## Records for processing
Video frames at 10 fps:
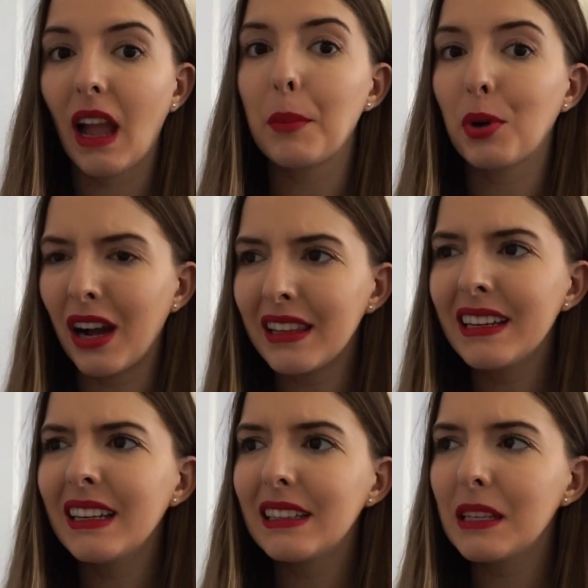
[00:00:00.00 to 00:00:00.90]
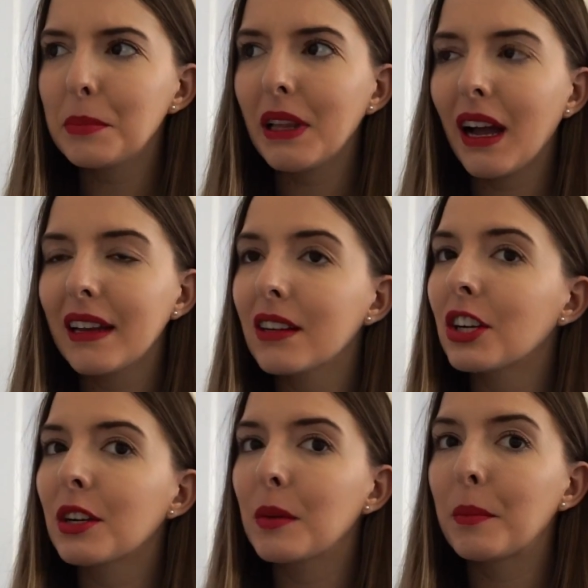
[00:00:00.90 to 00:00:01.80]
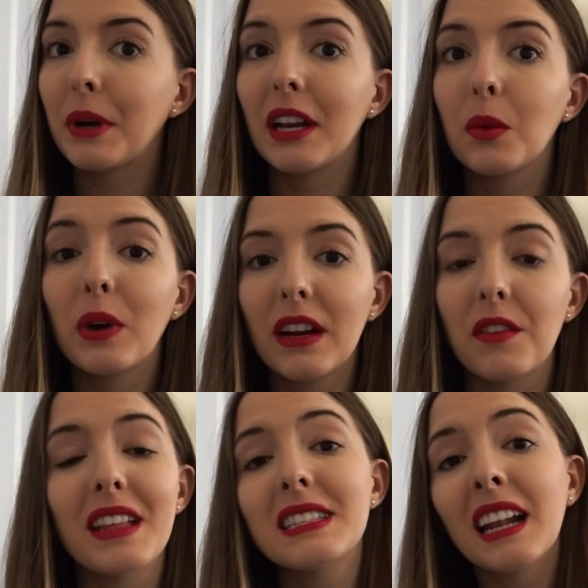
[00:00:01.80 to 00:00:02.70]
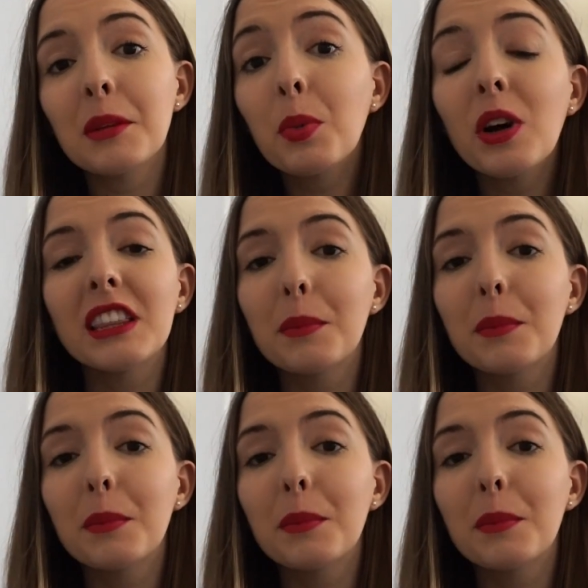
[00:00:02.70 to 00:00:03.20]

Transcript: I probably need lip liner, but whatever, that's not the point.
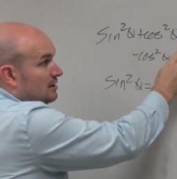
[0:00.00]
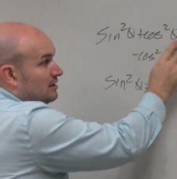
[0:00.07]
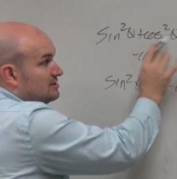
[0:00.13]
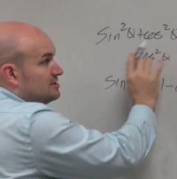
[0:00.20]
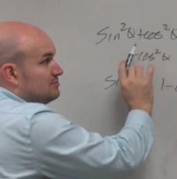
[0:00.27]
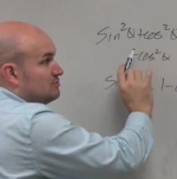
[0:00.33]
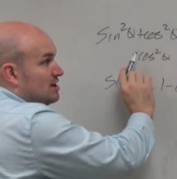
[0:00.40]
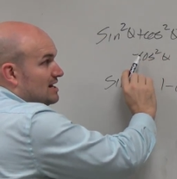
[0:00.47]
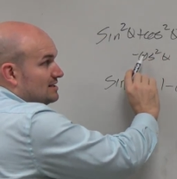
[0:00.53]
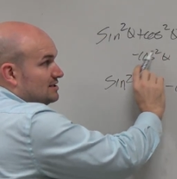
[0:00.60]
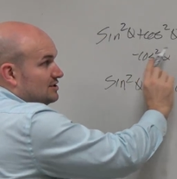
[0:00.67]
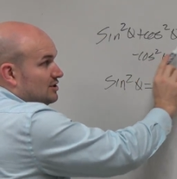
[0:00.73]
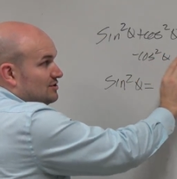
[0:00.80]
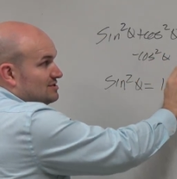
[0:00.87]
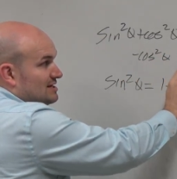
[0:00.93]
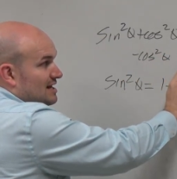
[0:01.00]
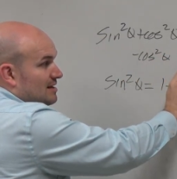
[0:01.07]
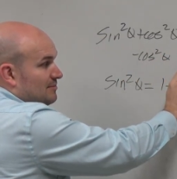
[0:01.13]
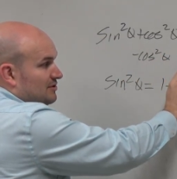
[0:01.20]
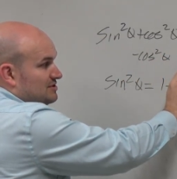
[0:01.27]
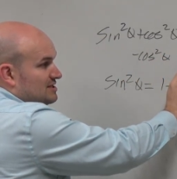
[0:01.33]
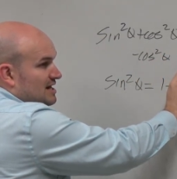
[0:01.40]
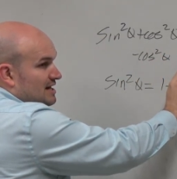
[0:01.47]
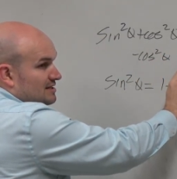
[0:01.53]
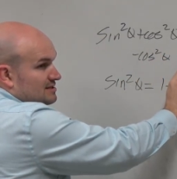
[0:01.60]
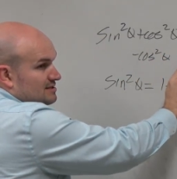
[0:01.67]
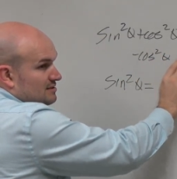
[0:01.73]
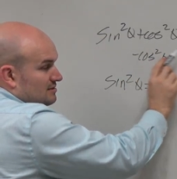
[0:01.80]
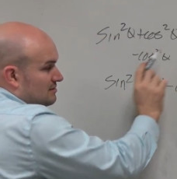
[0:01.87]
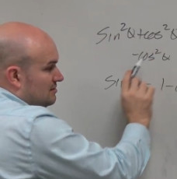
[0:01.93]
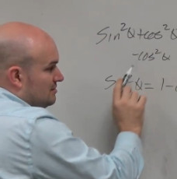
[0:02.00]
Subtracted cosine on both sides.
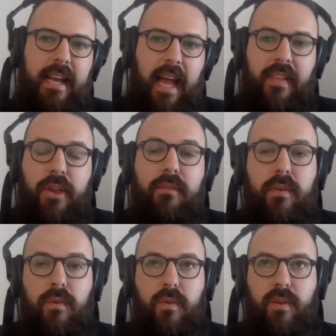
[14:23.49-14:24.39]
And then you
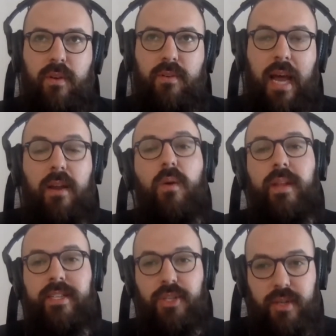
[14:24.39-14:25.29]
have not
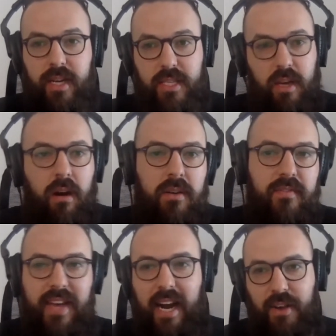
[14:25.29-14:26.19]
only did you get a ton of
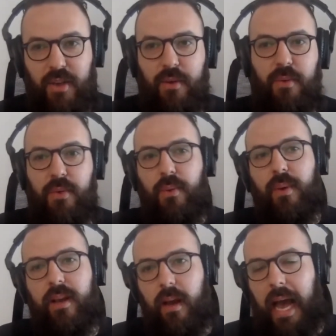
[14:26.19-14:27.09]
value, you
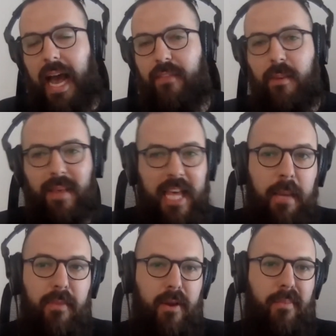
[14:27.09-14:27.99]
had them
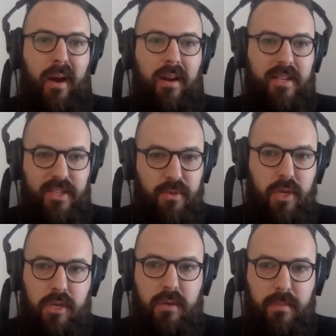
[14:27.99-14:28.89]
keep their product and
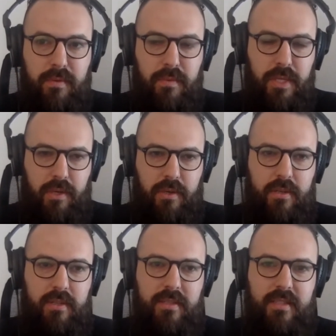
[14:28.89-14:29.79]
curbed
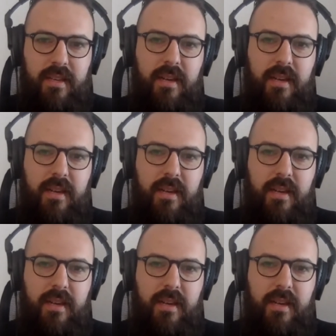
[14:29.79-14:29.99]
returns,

## What the task asks
What comes back should match the records exactly, minus any pictures.

## Reply to the exercise
Video frames at 10 fps:
[00:00:00.00 to 00:00:00.90]
[00:00:00.90 to 00:00:01.80]
[00:00:01.80 to 00:00:02.70]
[00:00:02.70 to 00:00:03.20]

Transcript: I probably need lip liner, but whatever, that's not the point.
[0:00.00]
[0:00.07]
[0:00.13]
[0:00.20]
[0:00.27]
[0:00.33]
[0:00.40]
[0:00.47]
[0:00.53]
[0:00.60]
[0:00.67]
[0:00.73]
[0:00.80]
[0:00.87]
[0:00.93]
[0:01.00]
[0:01.07]
[0:01.13]
[0:01.20]
[0:01.27]
[0:01.33]
[0:01.40]
[0:01.47]
[0:01.53]
[0:01.60]
[0:01.67]
[0:01.73]
[0:01.80]
[0:01.87]
[0:01.93]
[0:02.00]
Subtracted cosine on both sides.
[14:23.49-14:24.39]
And then you
[14:24.39-14:25.29]
have not
[14:25.29-14:26.19]
only did you get a ton of
[14:26.19-14:27.09]
value, you
[14:27.09-14:27.99]
had them
[14:27.99-14:28.89]
keep their product and
[14:28.89-14:29.79]
curbed
[14:29.79-14:29.99]
returns,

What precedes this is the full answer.